As before, when not using auto-generated keys, a query and some processing can be used:

public static void InsertOrUpdateGraph(BloggingContext context, Blog blog)
{
    var existingBlog = context.Blogs
        .Include(b => b.Posts)
        .FirstOrDefault(b => b.BlogId == blog.BlogId);

    if (existingBlog == null)
    {
        context.Add(blog);
    }
    else
    {
        context.Entry(existingBlog).CurrentValues.SetValues(blog);
        foreach (var post in blog.Posts)
        {
            var existingPost = existingBlog.Posts
                .FirstOrDefault(p => p.PostId == post.PostId);

            if (existingPost == null)
            {
                existingBlog.Posts.Add(post);
            }
            else
            {
                context.Entry(existingPost).CurrentValues.SetValues(post);
            }
        }
    }

    context.SaveChanges();
}

Handling deletes

Delete can be tricky to handle since often the absence of an entity means that it should be deleted. One way to deal with this is to use "soft deletes" such that the entity is marked as deleted rather than actually being deleted. Deletes then becomes the same as updates. Soft deletes can be implemented in using query filters.

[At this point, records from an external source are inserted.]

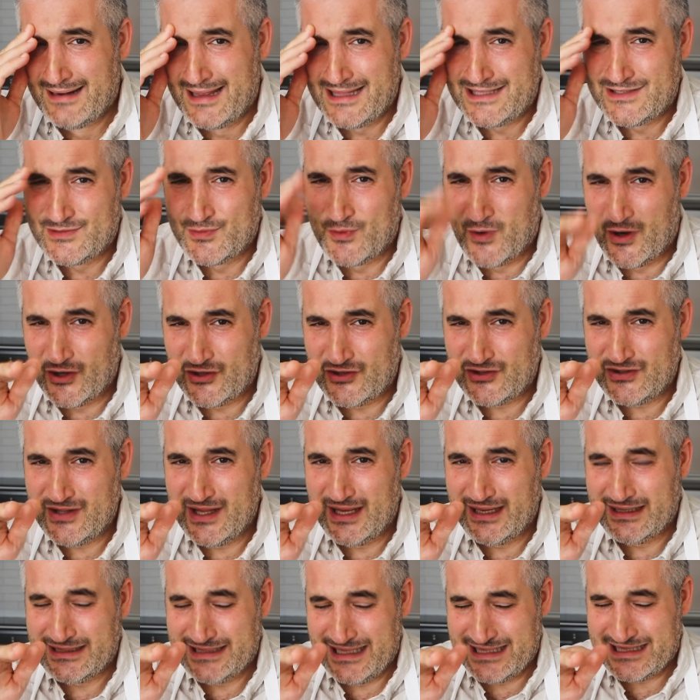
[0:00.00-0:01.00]
let's watch
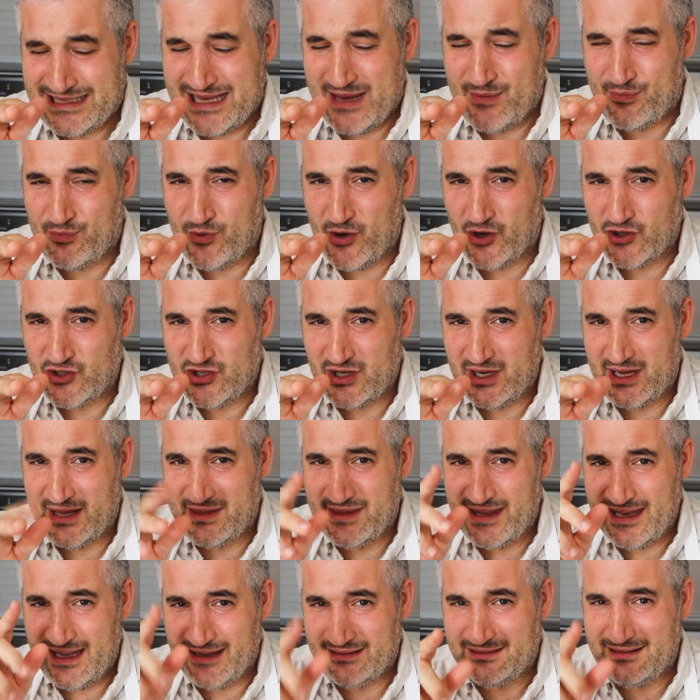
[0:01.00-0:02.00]
this, let's keep watching it,
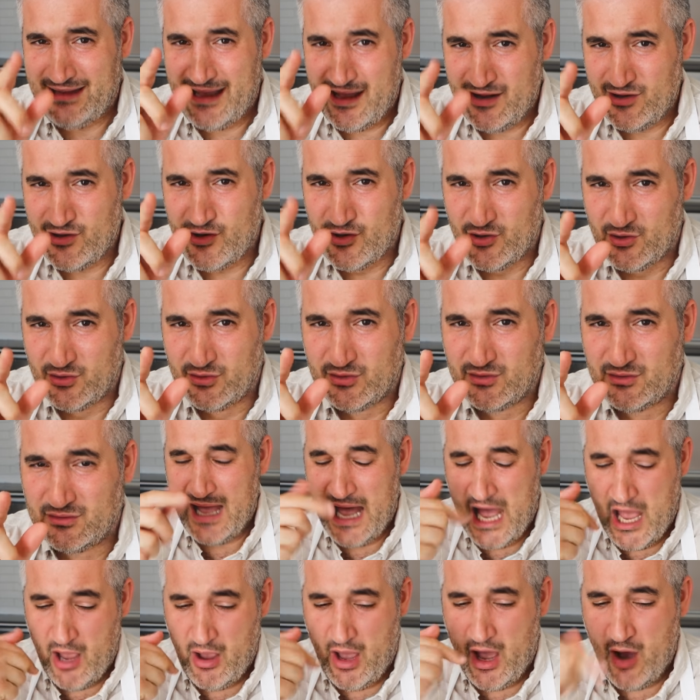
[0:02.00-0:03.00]
and then I'll tell you,
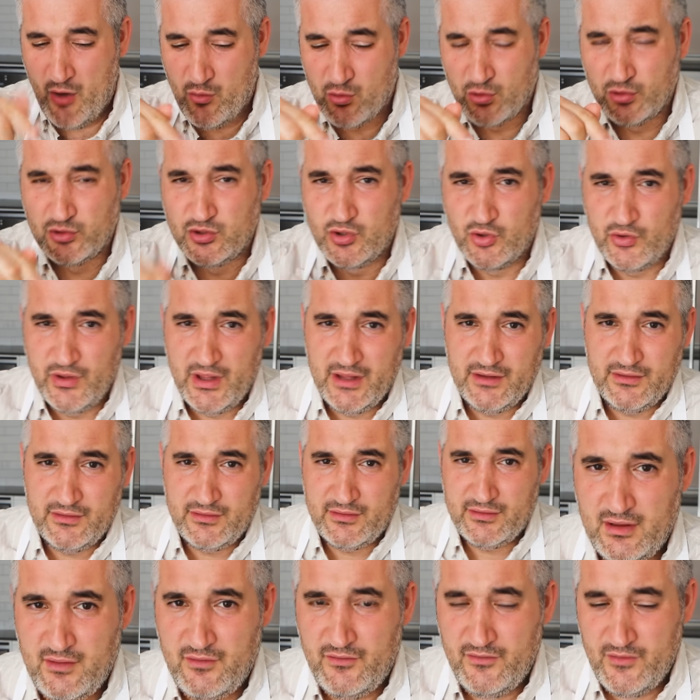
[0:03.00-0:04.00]
ah, I will do
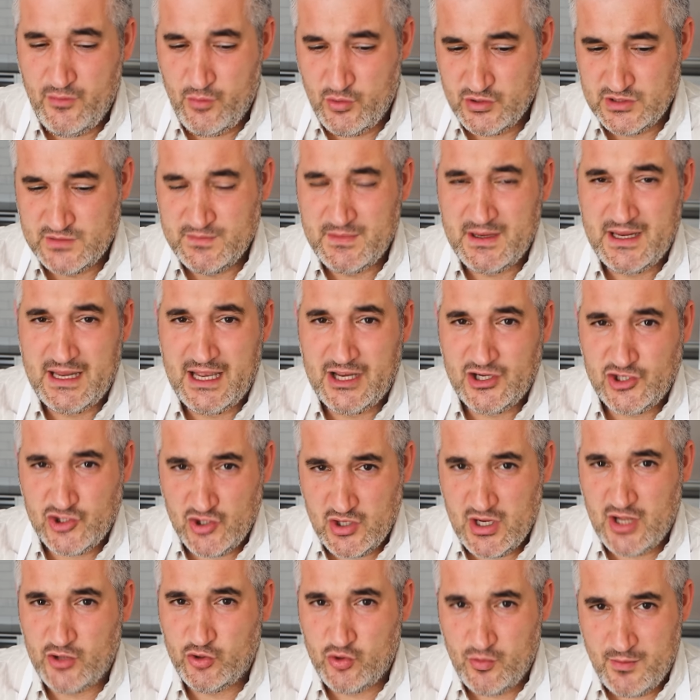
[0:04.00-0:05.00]
this. If it was me, I'll
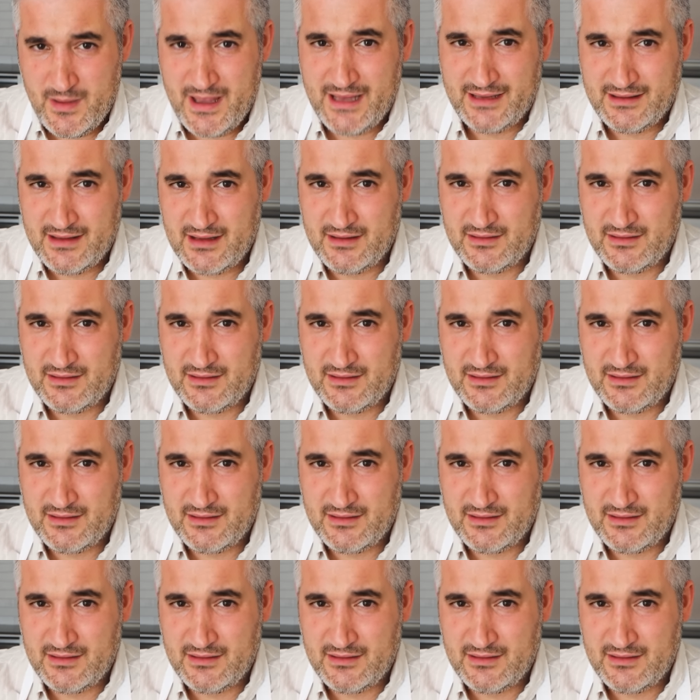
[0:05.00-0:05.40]
show you how to make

For true deletes, a common pattern is to use an extension of the query pattern to perform what is essentially a graph diff. For example:

public static void InsertUpdateOrDeleteGraph(BloggingContext context, Blog blog)
{
    var existingBlog = context.Blogs
        .Include(b => b.Posts)
        .FirstOrDefault(b => b.BlogId == blog.BlogId);

    if (existingBlog == null)
    {
        context.Add(blog);
    }
    else
    {
        context.Entry(existingBlog).CurrentValues.SetValues(blog);
        foreach (var post in blog.Posts)
        {
            var existingPost = existingBlog.Posts
                .FirstOrDefault(p => p.PostId == post.PostId);

            if (existingPost == null)
            {
                existingBlog.Posts.Add(post);
            }
            else
            {
                context.Entry(existingPost).CurrentValues.SetValues(post);
            }
        }

        foreach (var post in existingBlog.Posts)
        {
            if (!blog.Posts.Any(p => p.PostId == post.PostId))
            {
                context.Remove(post);
            }
        }
    }

    context.SaveChanges();
}

TrackGraph

Internally, Add, Attach, and Update use graph-traversal with a determination made for each entity as to whether it should be marked as Added (to insert), Modified (to update), Unchanged (do nothing), or Deleted (to delete). This mechanism is exposed via the TrackGraph API. For example, let's assume that when the client sends back a graph of entities it sets some flag on each entity indicating how it should be handled. TrackGraph can then be used to process this flag:

public static void SaveAnnotatedGraph(DbContext context, object rootEntity)
{
    context.ChangeTracker.TrackGraph(
        rootEntity,
        n =>
        {
            var entity = (EntityBase)n.Entry.Entity;
            n.Entry.State = entity.IsNew
                ? EntityState.Added
                : entity.IsChanged
                    ? EntityState.Modified
                    : entity.IsDeleted
                        ? EntityState.Deleted
                        : EntityState.Unchanged;
        });

    context.SaveChanges();
}

The flags are only shown as part of the entity for simplicity of the example. Typically the flags would be part of a DTO or some other state included in the request.